[Source records]
*** Begin section ***
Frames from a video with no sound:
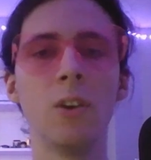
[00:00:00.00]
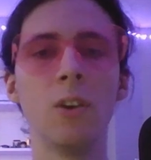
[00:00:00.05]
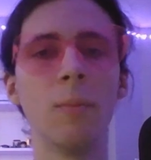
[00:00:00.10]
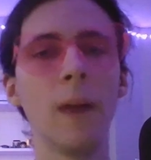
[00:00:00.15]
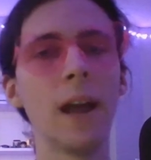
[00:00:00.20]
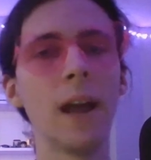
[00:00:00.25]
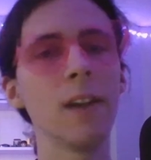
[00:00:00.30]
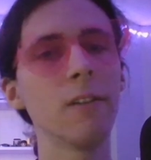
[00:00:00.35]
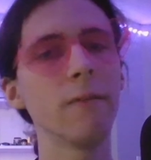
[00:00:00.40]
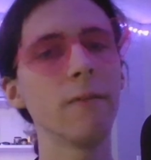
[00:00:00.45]
No
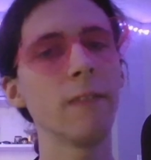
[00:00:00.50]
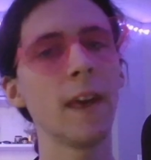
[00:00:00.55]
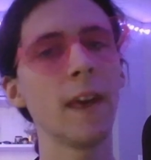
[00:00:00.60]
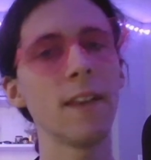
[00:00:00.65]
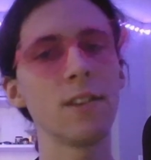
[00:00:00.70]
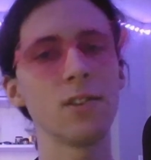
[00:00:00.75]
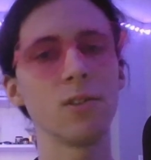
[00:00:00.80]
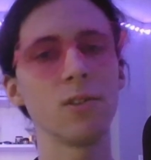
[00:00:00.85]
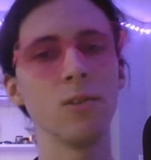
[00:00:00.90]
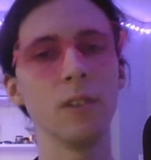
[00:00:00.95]
matter if
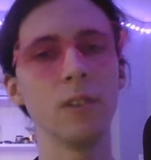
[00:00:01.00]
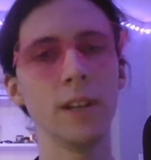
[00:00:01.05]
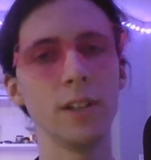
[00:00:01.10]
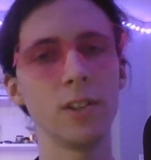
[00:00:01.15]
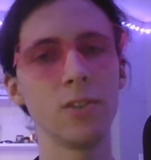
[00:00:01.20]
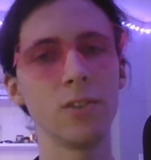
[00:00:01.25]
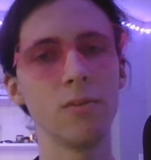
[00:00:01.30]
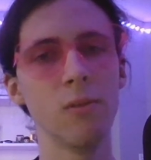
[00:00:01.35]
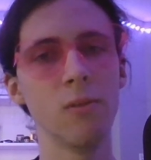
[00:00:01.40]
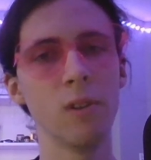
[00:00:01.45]
that story
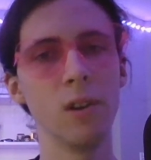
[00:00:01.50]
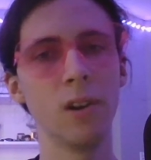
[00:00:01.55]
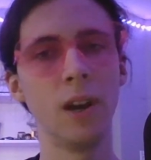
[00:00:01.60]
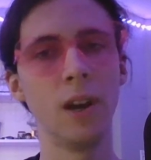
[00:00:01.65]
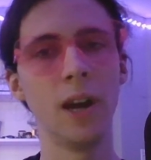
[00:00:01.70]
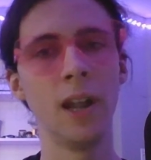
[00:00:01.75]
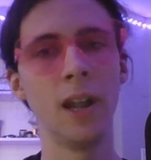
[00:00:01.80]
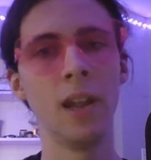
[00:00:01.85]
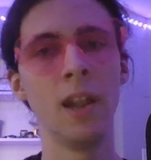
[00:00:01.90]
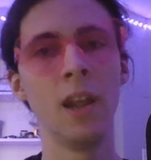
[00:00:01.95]
is true or
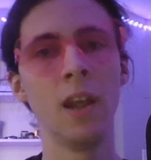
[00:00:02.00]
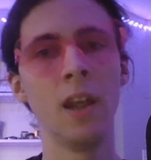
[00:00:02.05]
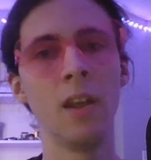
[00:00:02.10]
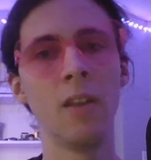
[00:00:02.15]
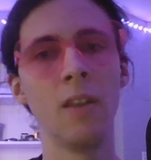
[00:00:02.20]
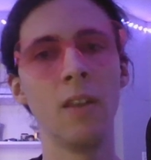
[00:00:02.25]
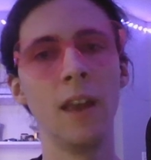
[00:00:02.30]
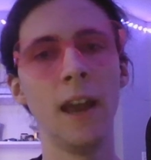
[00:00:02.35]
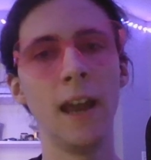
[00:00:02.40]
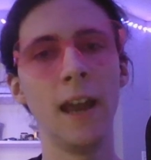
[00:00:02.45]
not,
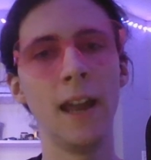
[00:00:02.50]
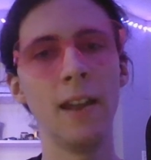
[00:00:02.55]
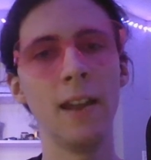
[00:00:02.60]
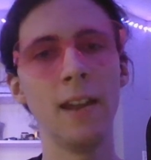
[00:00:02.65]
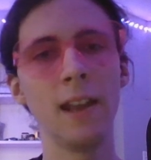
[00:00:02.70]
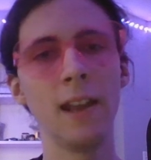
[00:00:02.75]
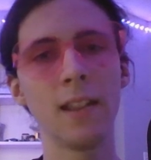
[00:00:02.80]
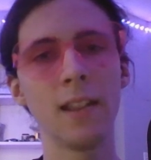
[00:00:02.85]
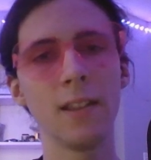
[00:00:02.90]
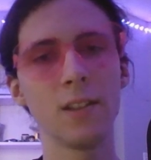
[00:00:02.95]
the
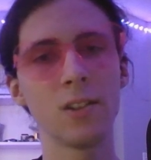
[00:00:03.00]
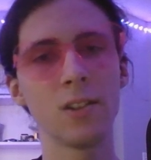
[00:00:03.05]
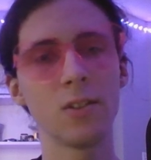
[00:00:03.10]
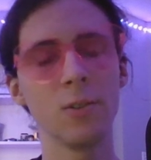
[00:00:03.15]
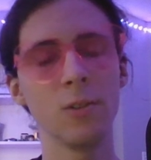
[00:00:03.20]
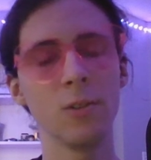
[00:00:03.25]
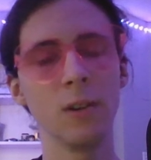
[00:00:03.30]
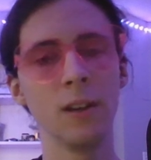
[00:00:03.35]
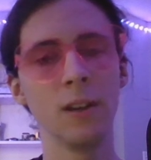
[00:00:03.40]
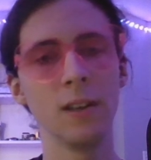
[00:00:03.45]
ending of the
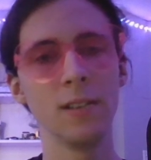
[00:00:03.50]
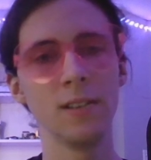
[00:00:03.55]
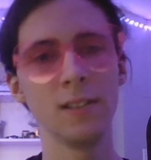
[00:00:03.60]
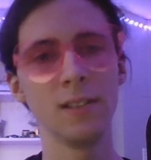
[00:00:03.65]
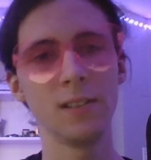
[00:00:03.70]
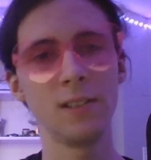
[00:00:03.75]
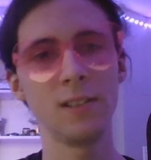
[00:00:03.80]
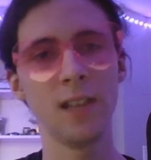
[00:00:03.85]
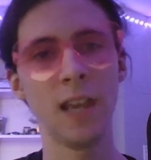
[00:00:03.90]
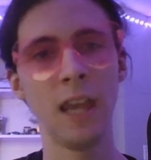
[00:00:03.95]
story is
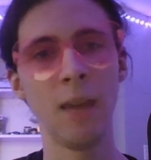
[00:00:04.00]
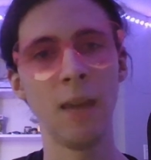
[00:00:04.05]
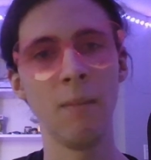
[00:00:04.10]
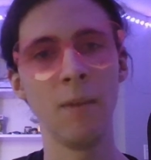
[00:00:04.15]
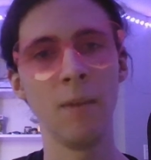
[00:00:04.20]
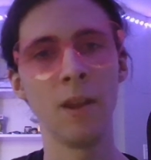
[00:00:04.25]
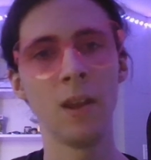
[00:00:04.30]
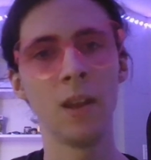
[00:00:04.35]
the same.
*** End section ***
Only the lines from the one that holds "[00:00:02.45]" through the end of the records above should be printed again, exactly as they are. Leave out the pictures.

→ **Written solution**:
[00:00:02.45]
not,
[00:00:02.50]
[00:00:02.55]
[00:00:02.60]
[00:00:02.65]
[00:00:02.70]
[00:00:02.75]
[00:00:02.80]
[00:00:02.85]
[00:00:02.90]
[00:00:02.95]
the
[00:00:03.00]
[00:00:03.05]
[00:00:03.10]
[00:00:03.15]
[00:00:03.20]
[00:00:03.25]
[00:00:03.30]
[00:00:03.35]
[00:00:03.40]
[00:00:03.45]
ending of the
[00:00:03.50]
[00:00:03.55]
[00:00:03.60]
[00:00:03.65]
[00:00:03.70]
[00:00:03.75]
[00:00:03.80]
[00:00:03.85]
[00:00:03.90]
[00:00:03.95]
story is
[00:00:04.00]
[00:00:04.05]
[00:00:04.10]
[00:00:04.15]
[00:00:04.20]
[00:00:04.25]
[00:00:04.30]
[00:00:04.35]
the same.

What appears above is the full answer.